▶ WHAT TO WORK ON
Even if the data beneath seems repetitive, write it all out again exactly.

▶ MATERIAL FOR THIS EXERCISE

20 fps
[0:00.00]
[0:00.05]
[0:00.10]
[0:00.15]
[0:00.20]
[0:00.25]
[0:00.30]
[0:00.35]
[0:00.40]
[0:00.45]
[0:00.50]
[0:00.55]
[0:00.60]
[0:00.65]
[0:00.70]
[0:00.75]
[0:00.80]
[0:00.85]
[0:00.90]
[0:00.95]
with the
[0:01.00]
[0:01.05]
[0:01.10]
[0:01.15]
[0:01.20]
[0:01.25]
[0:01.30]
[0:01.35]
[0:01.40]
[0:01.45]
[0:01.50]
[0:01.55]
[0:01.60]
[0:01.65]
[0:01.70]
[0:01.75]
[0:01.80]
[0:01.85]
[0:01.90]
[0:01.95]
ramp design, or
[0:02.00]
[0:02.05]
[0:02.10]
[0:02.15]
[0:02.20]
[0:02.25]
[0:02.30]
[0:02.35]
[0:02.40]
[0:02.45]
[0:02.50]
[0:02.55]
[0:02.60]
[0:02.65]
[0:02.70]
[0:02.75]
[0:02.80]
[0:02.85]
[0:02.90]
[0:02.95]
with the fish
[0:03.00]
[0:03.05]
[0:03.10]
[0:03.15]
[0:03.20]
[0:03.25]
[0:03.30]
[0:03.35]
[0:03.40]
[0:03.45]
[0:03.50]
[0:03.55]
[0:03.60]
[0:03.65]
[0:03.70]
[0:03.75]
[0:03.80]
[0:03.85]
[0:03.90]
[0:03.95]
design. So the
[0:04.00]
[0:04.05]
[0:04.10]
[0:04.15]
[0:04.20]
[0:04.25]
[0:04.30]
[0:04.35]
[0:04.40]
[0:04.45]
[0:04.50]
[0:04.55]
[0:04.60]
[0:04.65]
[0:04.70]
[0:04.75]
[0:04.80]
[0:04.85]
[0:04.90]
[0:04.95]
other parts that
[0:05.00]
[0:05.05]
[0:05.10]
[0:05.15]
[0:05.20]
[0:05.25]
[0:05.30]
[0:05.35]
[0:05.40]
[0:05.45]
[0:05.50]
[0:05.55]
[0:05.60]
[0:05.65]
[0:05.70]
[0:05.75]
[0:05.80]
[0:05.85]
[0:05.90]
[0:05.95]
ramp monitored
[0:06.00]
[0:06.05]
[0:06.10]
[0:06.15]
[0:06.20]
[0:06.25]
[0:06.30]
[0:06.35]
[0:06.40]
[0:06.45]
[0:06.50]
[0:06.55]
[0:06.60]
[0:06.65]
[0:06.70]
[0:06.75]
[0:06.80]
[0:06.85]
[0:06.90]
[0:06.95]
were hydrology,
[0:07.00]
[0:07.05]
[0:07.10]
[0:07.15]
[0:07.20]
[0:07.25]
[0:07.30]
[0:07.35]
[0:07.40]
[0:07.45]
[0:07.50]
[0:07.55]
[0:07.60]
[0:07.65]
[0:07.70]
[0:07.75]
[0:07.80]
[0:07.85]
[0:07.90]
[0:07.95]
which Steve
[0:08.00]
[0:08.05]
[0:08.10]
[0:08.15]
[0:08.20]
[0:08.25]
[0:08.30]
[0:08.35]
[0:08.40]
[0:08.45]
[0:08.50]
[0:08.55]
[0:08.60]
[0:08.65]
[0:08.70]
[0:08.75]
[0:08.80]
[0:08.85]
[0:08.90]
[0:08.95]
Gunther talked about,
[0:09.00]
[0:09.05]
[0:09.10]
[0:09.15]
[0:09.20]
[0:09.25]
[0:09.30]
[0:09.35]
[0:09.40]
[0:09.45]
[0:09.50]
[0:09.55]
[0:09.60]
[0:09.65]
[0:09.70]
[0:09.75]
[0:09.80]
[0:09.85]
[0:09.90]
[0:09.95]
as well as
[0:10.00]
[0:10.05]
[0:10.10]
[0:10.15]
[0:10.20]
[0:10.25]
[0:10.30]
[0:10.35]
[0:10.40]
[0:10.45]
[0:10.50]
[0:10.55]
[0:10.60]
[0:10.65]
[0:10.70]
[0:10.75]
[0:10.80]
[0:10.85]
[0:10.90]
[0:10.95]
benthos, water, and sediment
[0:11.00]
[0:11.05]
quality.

▶ COMPLETED EXERCISE
20 fps
[0:00.00]
[0:00.05]
[0:00.10]
[0:00.15]
[0:00.20]
[0:00.25]
[0:00.30]
[0:00.35]
[0:00.40]
[0:00.45]
[0:00.50]
[0:00.55]
[0:00.60]
[0:00.65]
[0:00.70]
[0:00.75]
[0:00.80]
[0:00.85]
[0:00.90]
[0:00.95]
with the
[0:01.00]
[0:01.05]
[0:01.10]
[0:01.15]
[0:01.20]
[0:01.25]
[0:01.30]
[0:01.35]
[0:01.40]
[0:01.45]
[0:01.50]
[0:01.55]
[0:01.60]
[0:01.65]
[0:01.70]
[0:01.75]
[0:01.80]
[0:01.85]
[0:01.90]
[0:01.95]
ramp design, or
[0:02.00]
[0:02.05]
[0:02.10]
[0:02.15]
[0:02.20]
[0:02.25]
[0:02.30]
[0:02.35]
[0:02.40]
[0:02.45]
[0:02.50]
[0:02.55]
[0:02.60]
[0:02.65]
[0:02.70]
[0:02.75]
[0:02.80]
[0:02.85]
[0:02.90]
[0:02.95]
with the fish
[0:03.00]
[0:03.05]
[0:03.10]
[0:03.15]
[0:03.20]
[0:03.25]
[0:03.30]
[0:03.35]
[0:03.40]
[0:03.45]
[0:03.50]
[0:03.55]
[0:03.60]
[0:03.65]
[0:03.70]
[0:03.75]
[0:03.80]
[0:03.85]
[0:03.90]
[0:03.95]
design. So the
[0:04.00]
[0:04.05]
[0:04.10]
[0:04.15]
[0:04.20]
[0:04.25]
[0:04.30]
[0:04.35]
[0:04.40]
[0:04.45]
[0:04.50]
[0:04.55]
[0:04.60]
[0:04.65]
[0:04.70]
[0:04.75]
[0:04.80]
[0:04.85]
[0:04.90]
[0:04.95]
other parts that
[0:05.00]
[0:05.05]
[0:05.10]
[0:05.15]
[0:05.20]
[0:05.25]
[0:05.30]
[0:05.35]
[0:05.40]
[0:05.45]
[0:05.50]
[0:05.55]
[0:05.60]
[0:05.65]
[0:05.70]
[0:05.75]
[0:05.80]
[0:05.85]
[0:05.90]
[0:05.95]
ramp monitored
[0:06.00]
[0:06.05]
[0:06.10]
[0:06.15]
[0:06.20]
[0:06.25]
[0:06.30]
[0:06.35]
[0:06.40]
[0:06.45]
[0:06.50]
[0:06.55]
[0:06.60]
[0:06.65]
[0:06.70]
[0:06.75]
[0:06.80]
[0:06.85]
[0:06.90]
[0:06.95]
were hydrology,
[0:07.00]
[0:07.05]
[0:07.10]
[0:07.15]
[0:07.20]
[0:07.25]
[0:07.30]
[0:07.35]
[0:07.40]
[0:07.45]
[0:07.50]
[0:07.55]
[0:07.60]
[0:07.65]
[0:07.70]
[0:07.75]
[0:07.80]
[0:07.85]
[0:07.90]
[0:07.95]
which Steve
[0:08.00]
[0:08.05]
[0:08.10]
[0:08.15]
[0:08.20]
[0:08.25]
[0:08.30]
[0:08.35]
[0:08.40]
[0:08.45]
[0:08.50]
[0:08.55]
[0:08.60]
[0:08.65]
[0:08.70]
[0:08.75]
[0:08.80]
[0:08.85]
[0:08.90]
[0:08.95]
Gunther talked about,
[0:09.00]
[0:09.05]
[0:09.10]
[0:09.15]
[0:09.20]
[0:09.25]
[0:09.30]
[0:09.35]
[0:09.40]
[0:09.45]
[0:09.50]
[0:09.55]
[0:09.60]
[0:09.65]
[0:09.70]
[0:09.75]
[0:09.80]
[0:09.85]
[0:09.90]
[0:09.95]
as well as
[0:10.00]
[0:10.05]
[0:10.10]
[0:10.15]
[0:10.20]
[0:10.25]
[0:10.30]
[0:10.35]
[0:10.40]
[0:10.45]
[0:10.50]
[0:10.55]
[0:10.60]
[0:10.65]
[0:10.70]
[0:10.75]
[0:10.80]
[0:10.85]
[0:10.90]
[0:10.95]
benthos, water, and sediment
[0:11.00]
[0:11.05]
quality.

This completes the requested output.